QuaPy/docs/build/html/_sources/Model-Selection.md.txt

# Model Selection

As a supervised machine learning task, quantification methods
can strongly depend on a good choice of model hyper-parameters.
The process whereby those hyper-parameters are chosen is
typically known as _Model Selection_, and typically consists of
testing different settings and picking the one that performed
best in a held-out validation set in terms of any given
evaluation measure.

## Targeting a Quantification-oriented loss

The task being optimized determines the evaluation protocol,
i.e., the criteria according to which the performance of
any given method for solving is to be assessed.
As a task on its own right, quantification should impose
its own model selection strategies, i.e., strategies
aimed at finding appropriate configurations
specifically designed for the task of quantification.

Quantification has long been regarded as an add-on of
classification, and thus the model selection strategies
customarily adopted in classification have simply been
applied to quantification (see the next section).
It has been argued in [Moreo, Alejandro, and Fabrizio Sebastiani.
Re-Assessing the "Classify and Count" Quantification Method.
ECIR 2021: Advances in Information Retrieval pp 75–91.](https://link.springer.com/chapter/10.1007/978-3-030-72240-1_6)
that specific model selection strategies should
be adopted for quantification.

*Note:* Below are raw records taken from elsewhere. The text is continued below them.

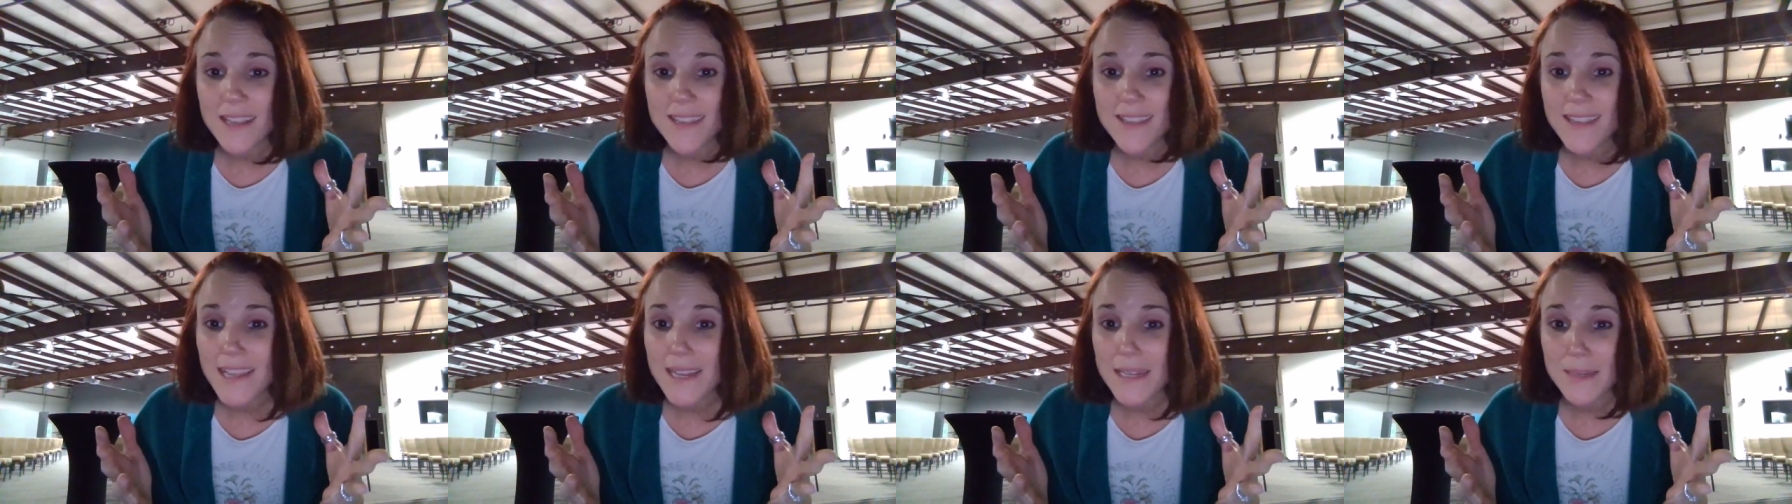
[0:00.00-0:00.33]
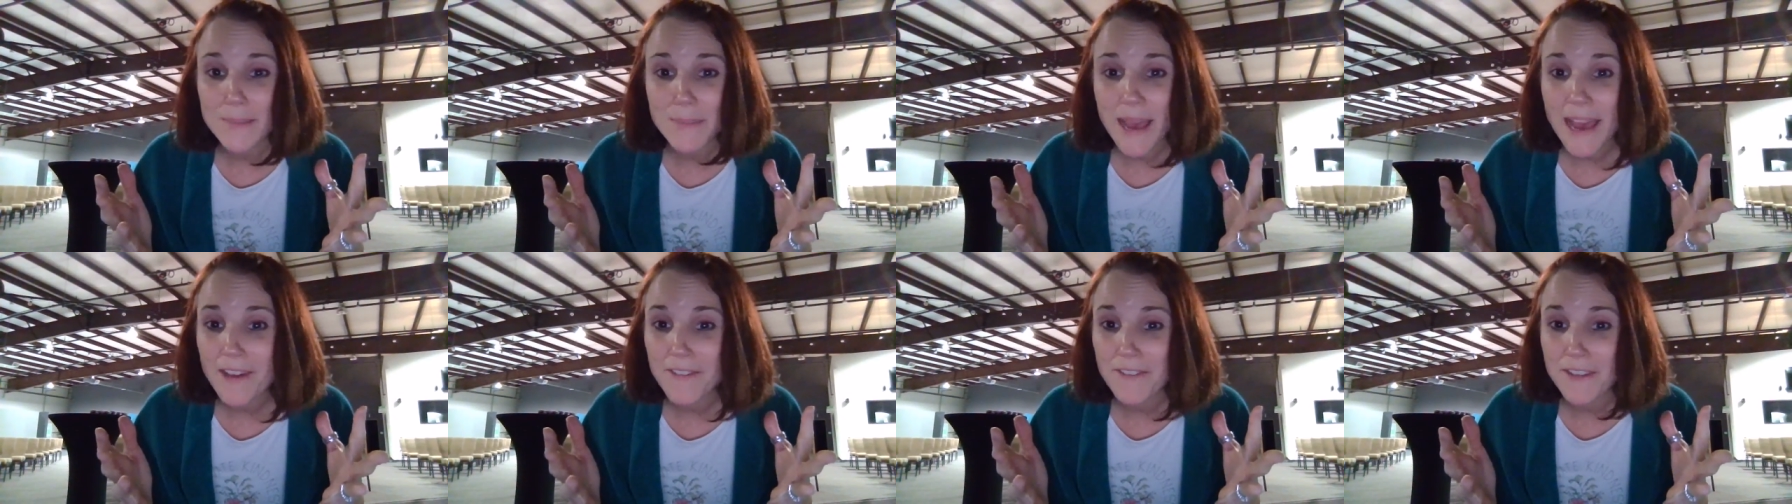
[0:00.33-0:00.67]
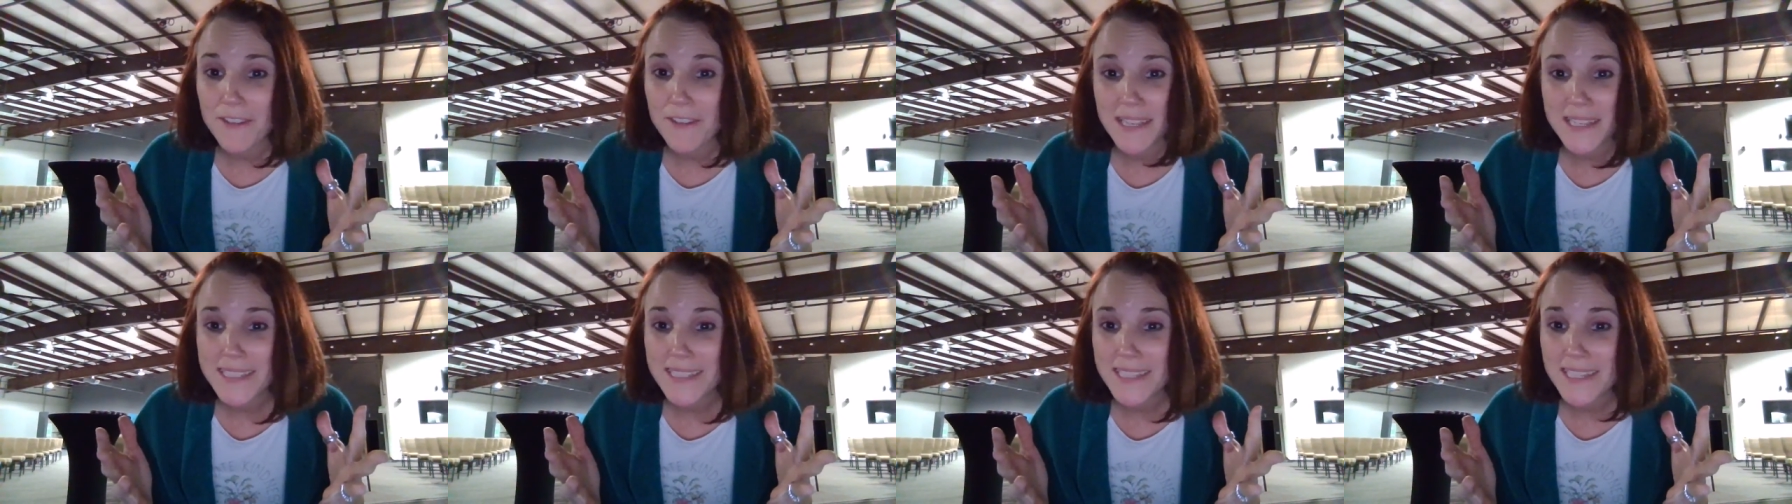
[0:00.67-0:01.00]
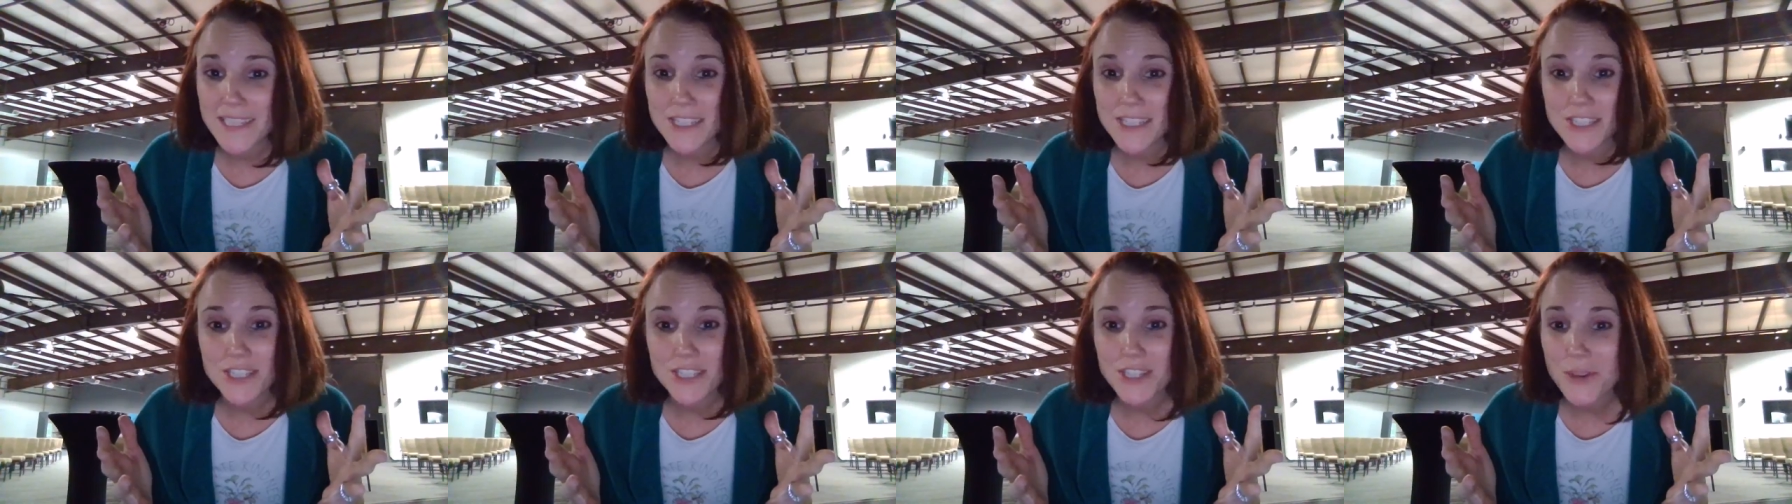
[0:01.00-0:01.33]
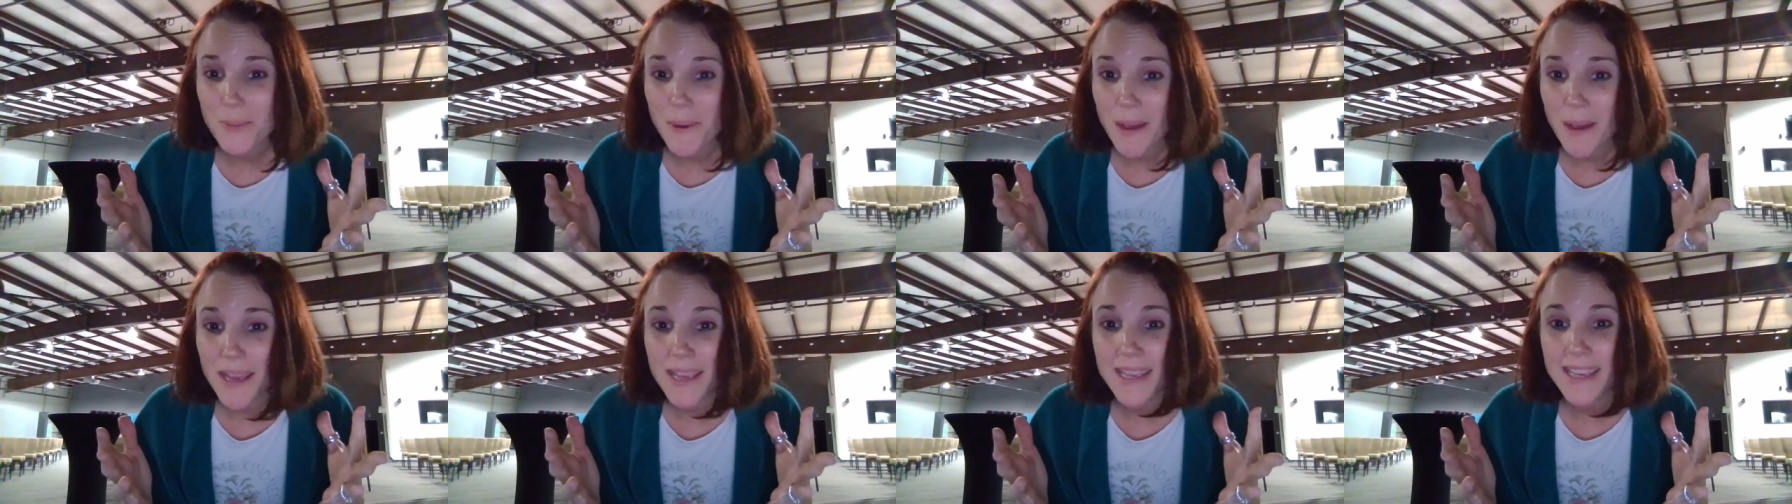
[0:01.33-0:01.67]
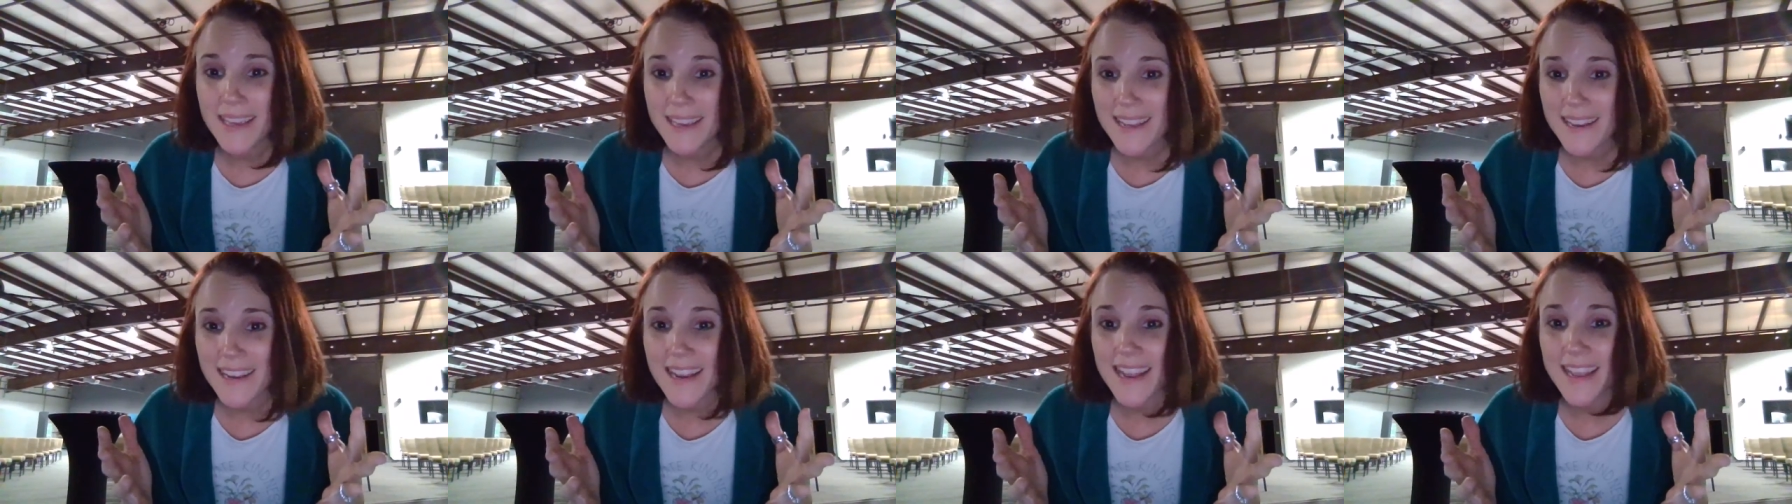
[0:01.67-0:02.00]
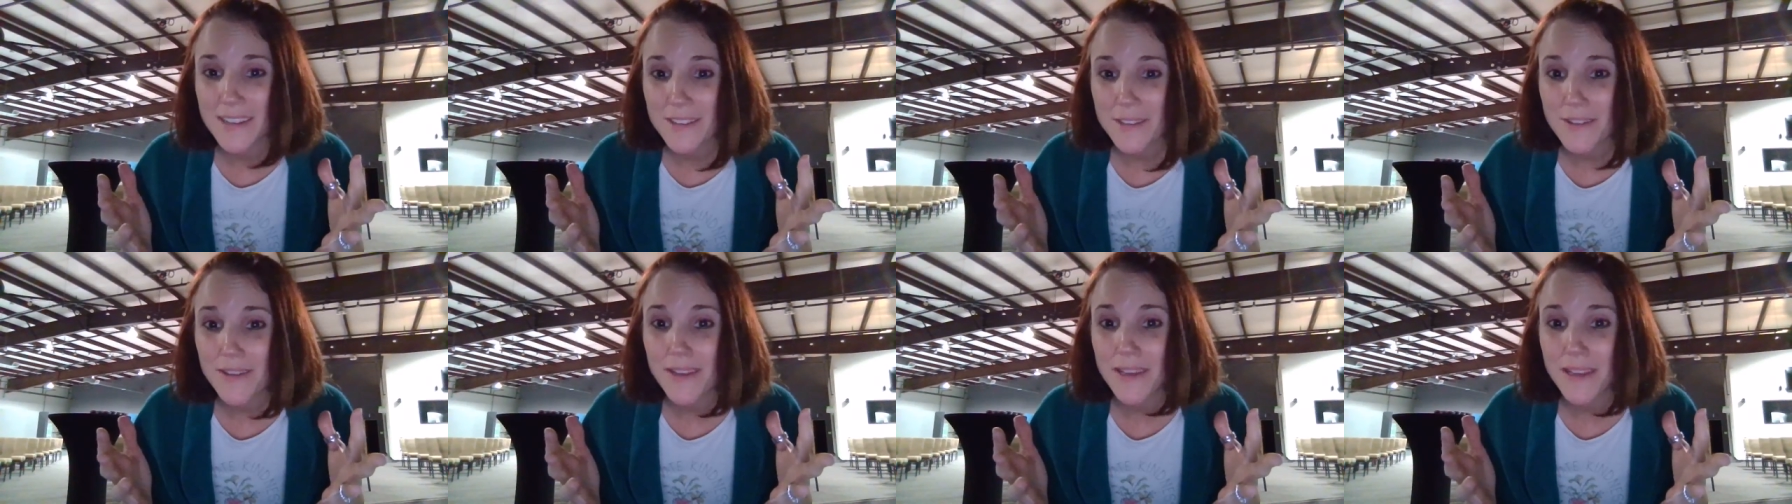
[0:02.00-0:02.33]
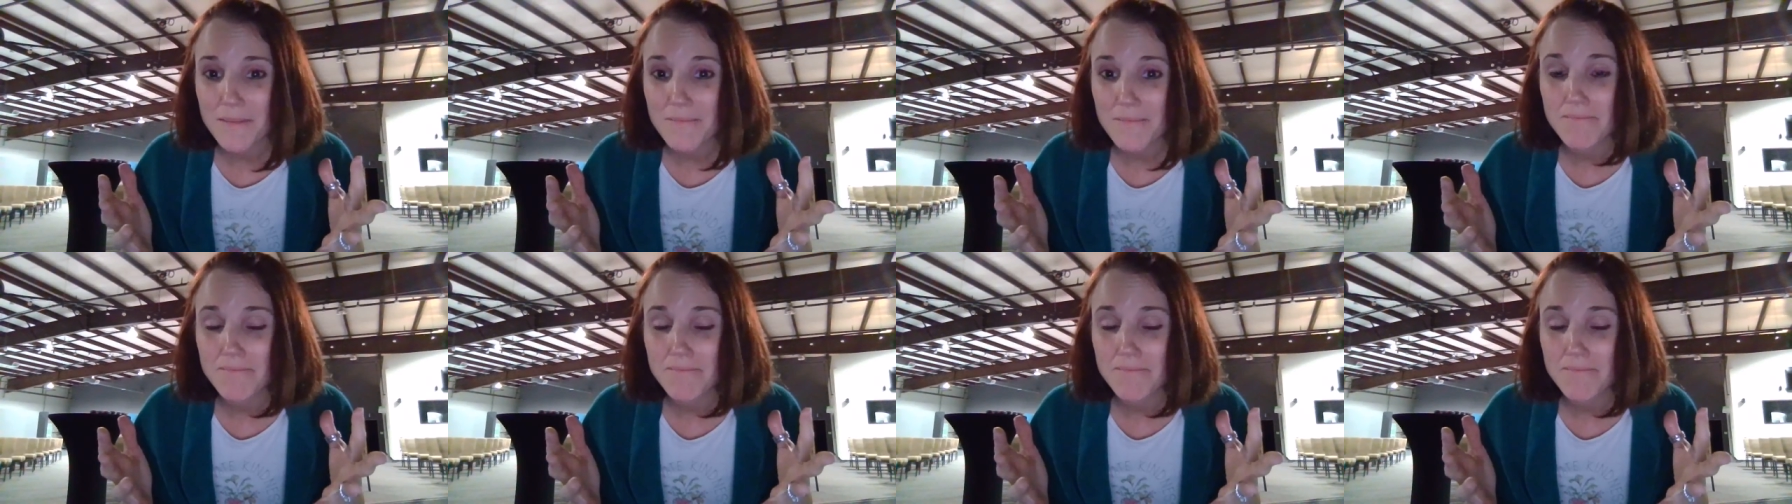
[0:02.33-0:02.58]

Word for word: and let him have it because you know what? He can handle it.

That is, model selection
strategies for quantification should target
quantification-oriented losses and be tested in a variety
of scenarios exhibiting different degrees of prior
probability shift.

The class _qp.model_selection.GridSearchQ_ implements a grid-search exploration over the space of
hyper-parameter combinations that [evaluates](https://github.com/HLT-ISTI/QuaPy/wiki/Evaluation)
each combination of hyper-parameters by means of a given quantification-oriented
error metric (e.g., any of the error functions implemented
in _qp.error_) and according to a
[sampling generation protocol](https://github.com/HLT-ISTI/QuaPy/wiki/Protocols).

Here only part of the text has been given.